The Magic of Cooloola

Excerpt from Discovering Cooloola – a complete guide & map 
by John Sinclair  1978

“The Magic of Cooloola

To the Kabi Tribe of the Noosa-Wide Bay area, the soft sound of the breeze, whispering in the cypress pines of the sand dunes crooned a low mournful wail, which perhaps inspired the aboriginal name 'Cooloola'.

Now the name, Cooloola, applies not only to the cypress pine forests in the lee of the frontal dunes and the lower dunes in the lee of the sandmasses, but applies also to a magic region of towering forests growing in deep sand, and of elevated dune lakes.  It applies also to the serpentine Noosa River, meandering through its expansive plains of wildflowers and to the brilliantly coloured sand cliffs, which inspired the Legend of the Rainbow Serpent.
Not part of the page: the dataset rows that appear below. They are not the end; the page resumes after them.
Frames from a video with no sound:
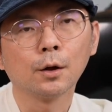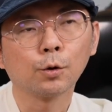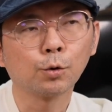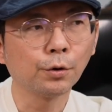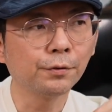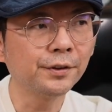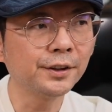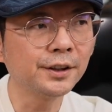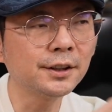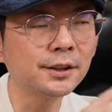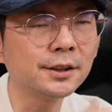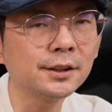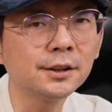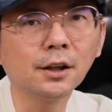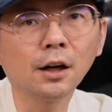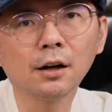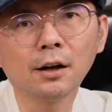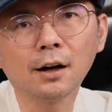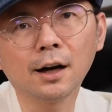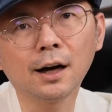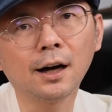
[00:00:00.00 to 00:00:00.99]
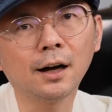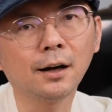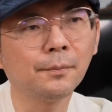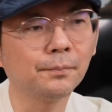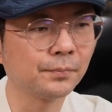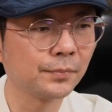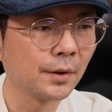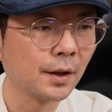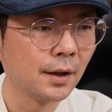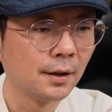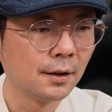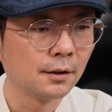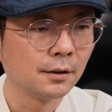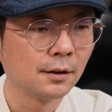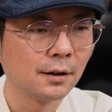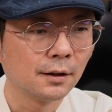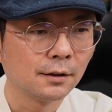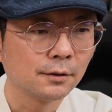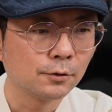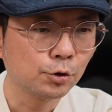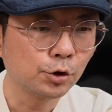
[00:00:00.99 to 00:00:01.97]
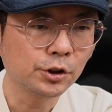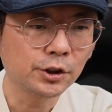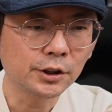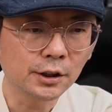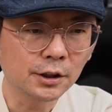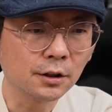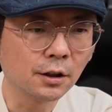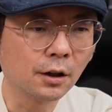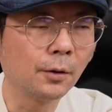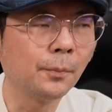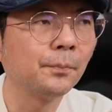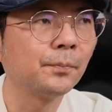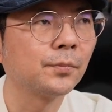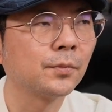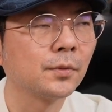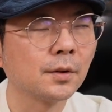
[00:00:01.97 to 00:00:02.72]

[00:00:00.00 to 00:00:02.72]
郭分析师哦，他最近哦，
All this enchantment, scenery and majesty, is compressed into a  long, triangular sandmass of 20 000 hectares, which lies between Fraser Island and Noosa.  The Western Catchment of the Noosa River drains an additional unique remnant of 13 000 hectares.  It was this type of country which the aborigines called 'Wallum', naming it after one of the banksias which flourished in that region and which they prized for the sweetness of its honey.
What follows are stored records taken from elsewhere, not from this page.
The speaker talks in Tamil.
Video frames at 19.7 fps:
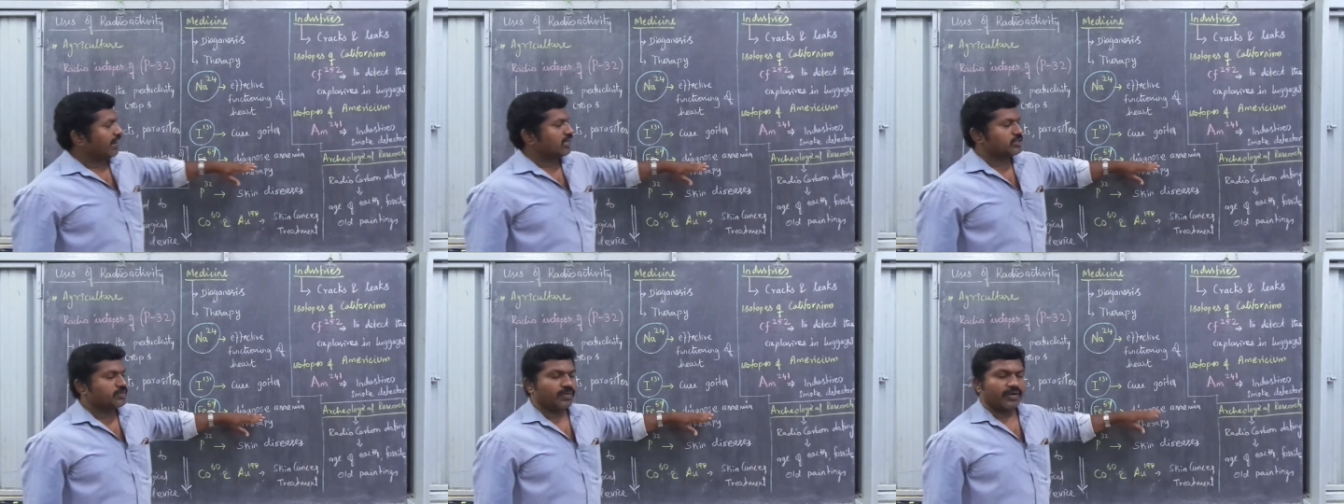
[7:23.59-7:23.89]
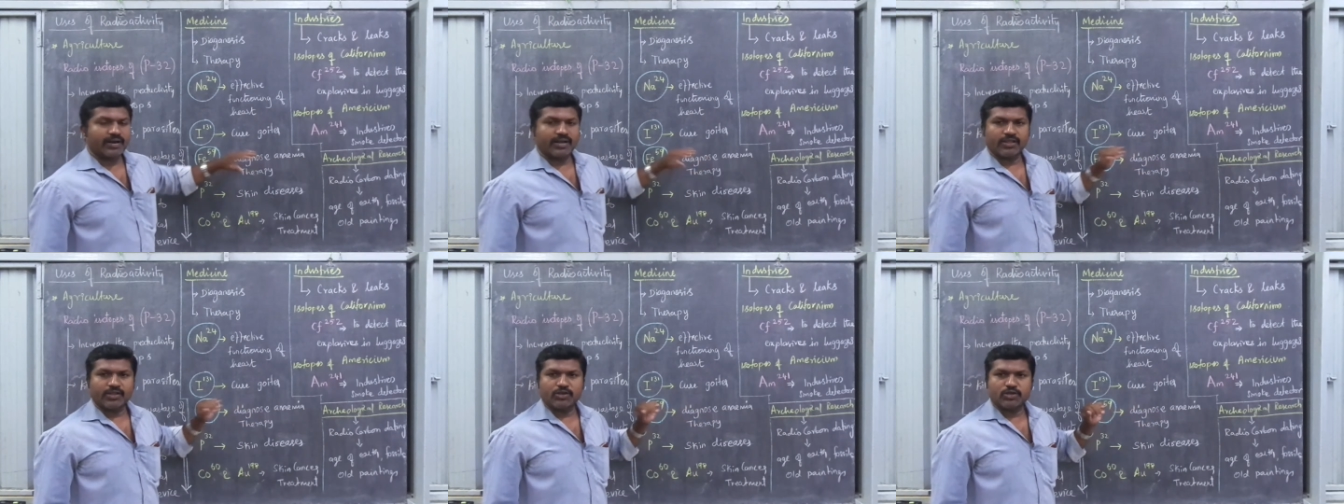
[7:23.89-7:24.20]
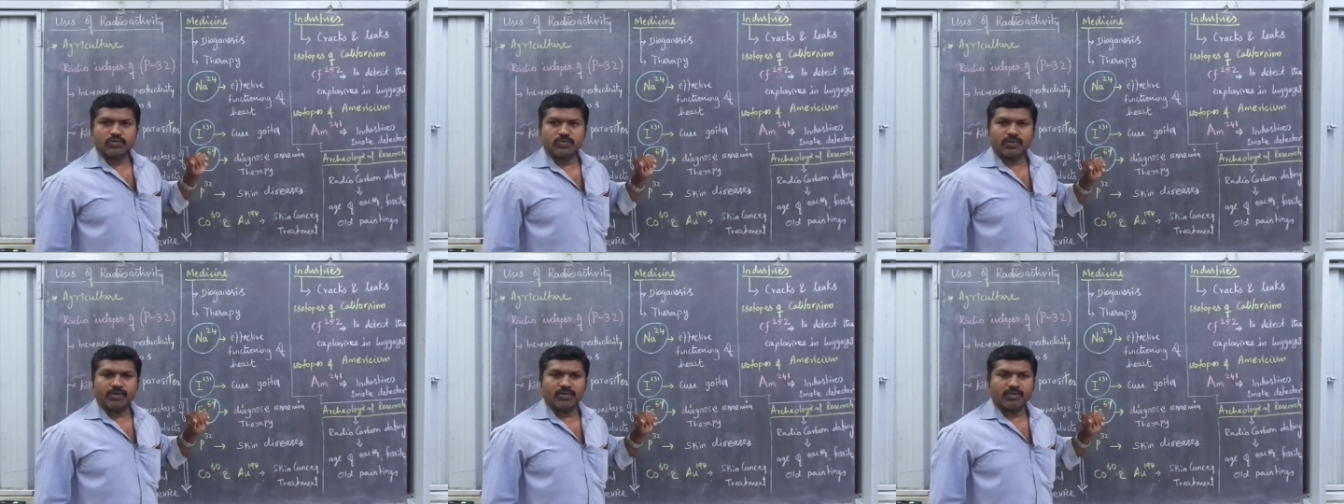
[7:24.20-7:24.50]
டயக்னஸ்
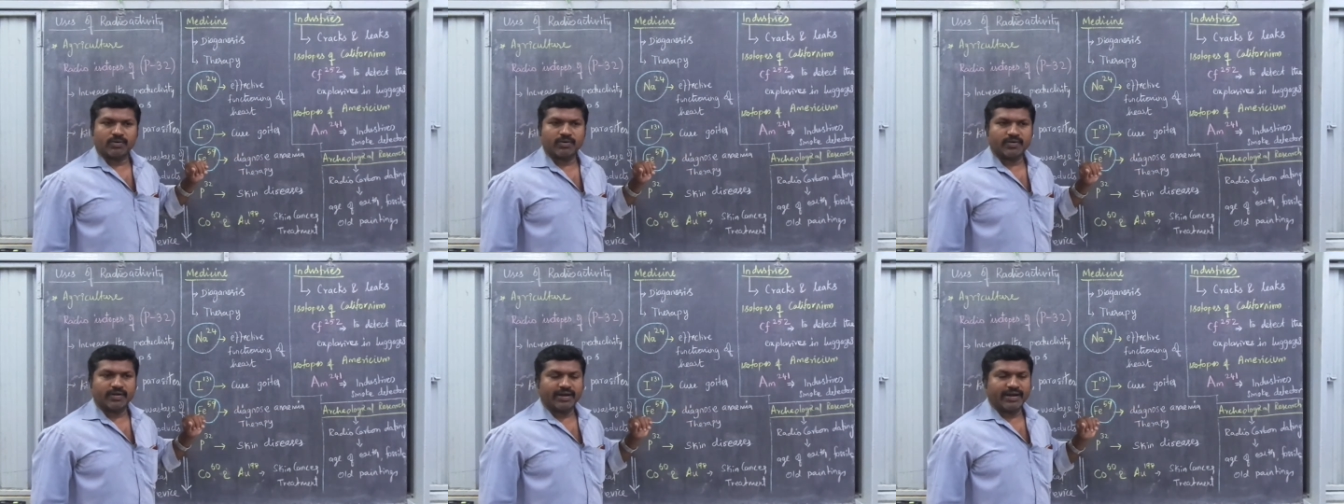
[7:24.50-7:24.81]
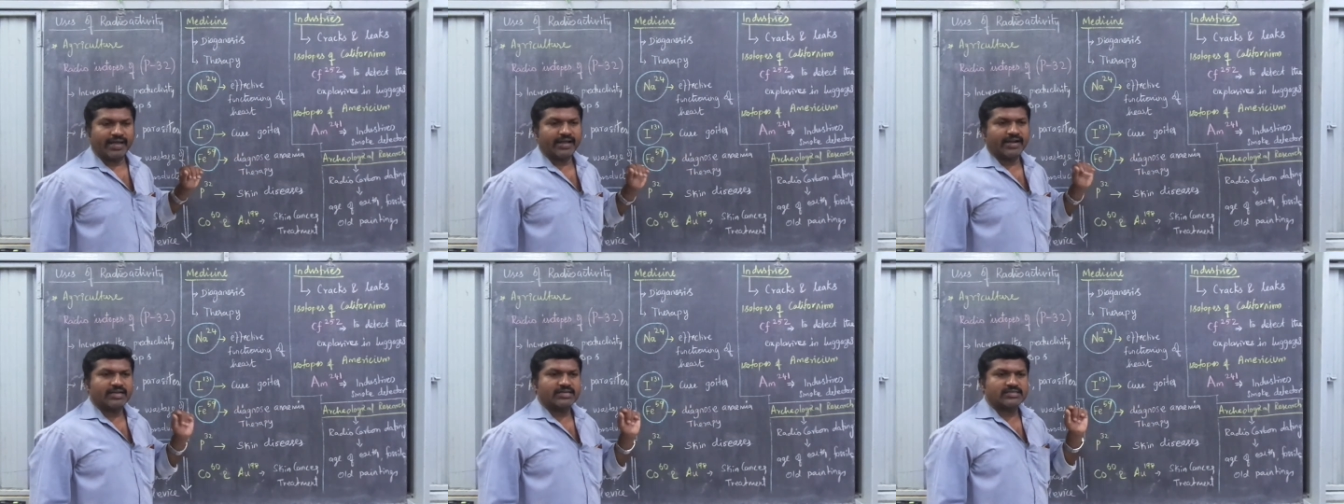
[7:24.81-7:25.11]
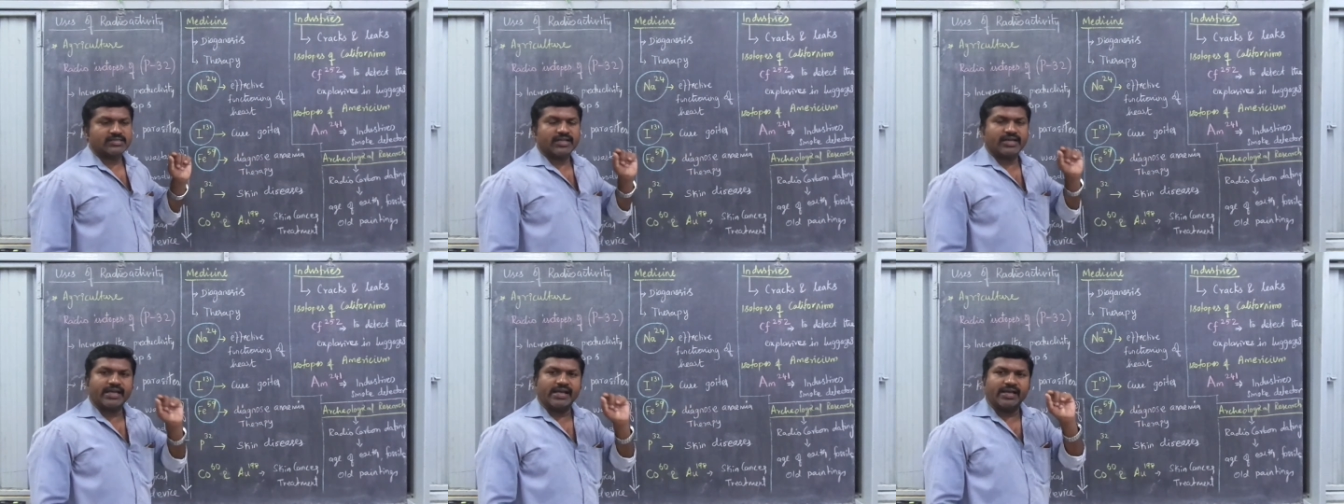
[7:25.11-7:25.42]
பண்ணுறதுக்கு யூஸ் பண்ணுவோம்
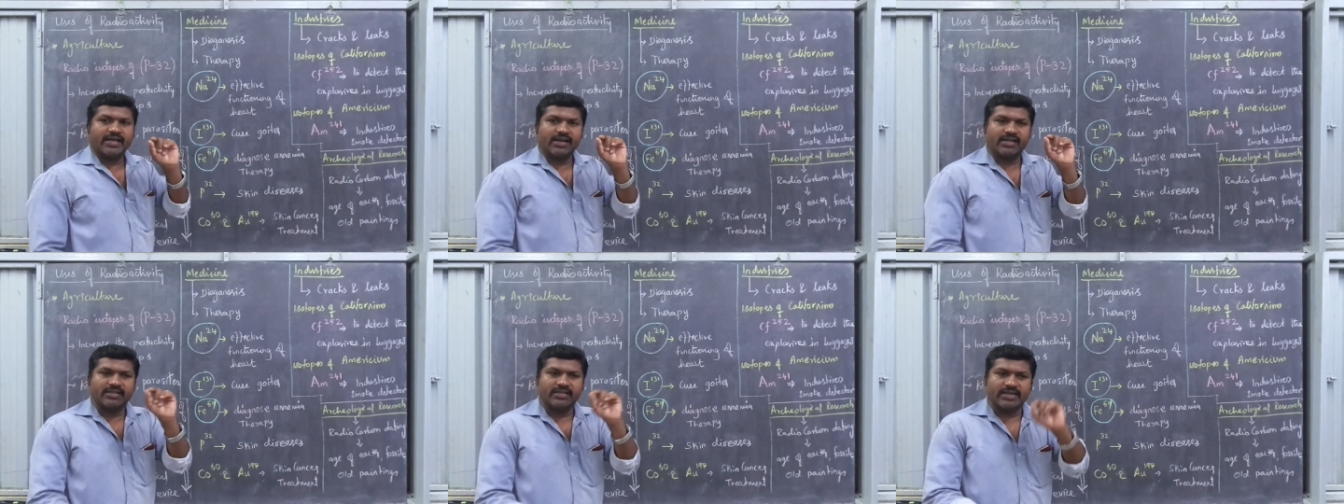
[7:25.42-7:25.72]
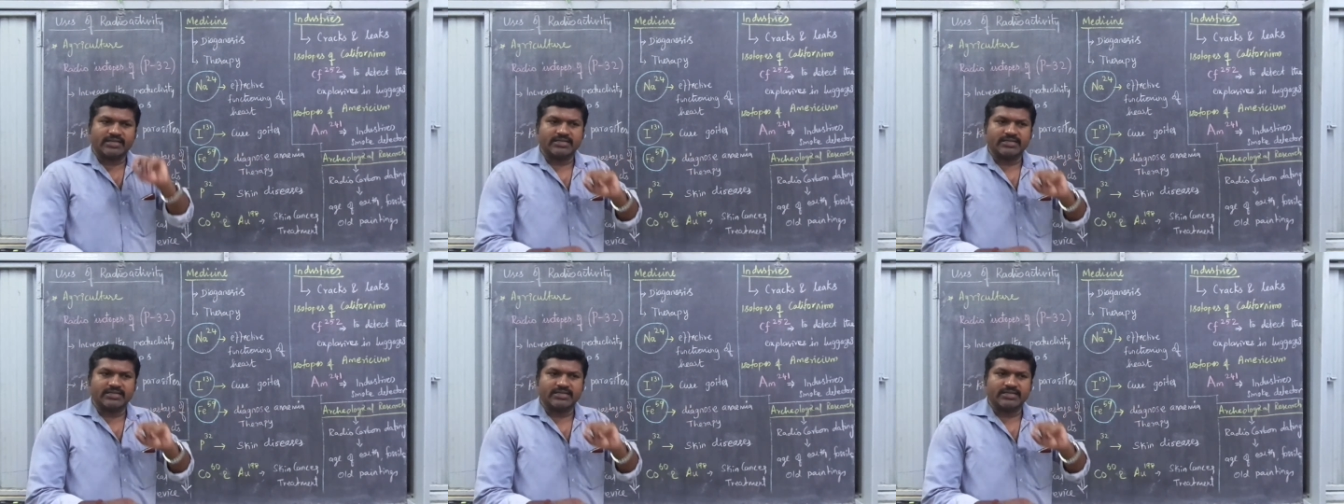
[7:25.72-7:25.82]
டயக்னஸ்னால் எங்கே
It is a region of contrast – a mosaic of diverse features, startling attractions and almost irresistible appeal.  It is a region which has inspired many artists, poets and writers.  It is a region of historic drama.  It is the product of erosion, cyclones and geological upheavals,  It has also been the centre of one of the major political storms to rage in Queensland during the last ten years.”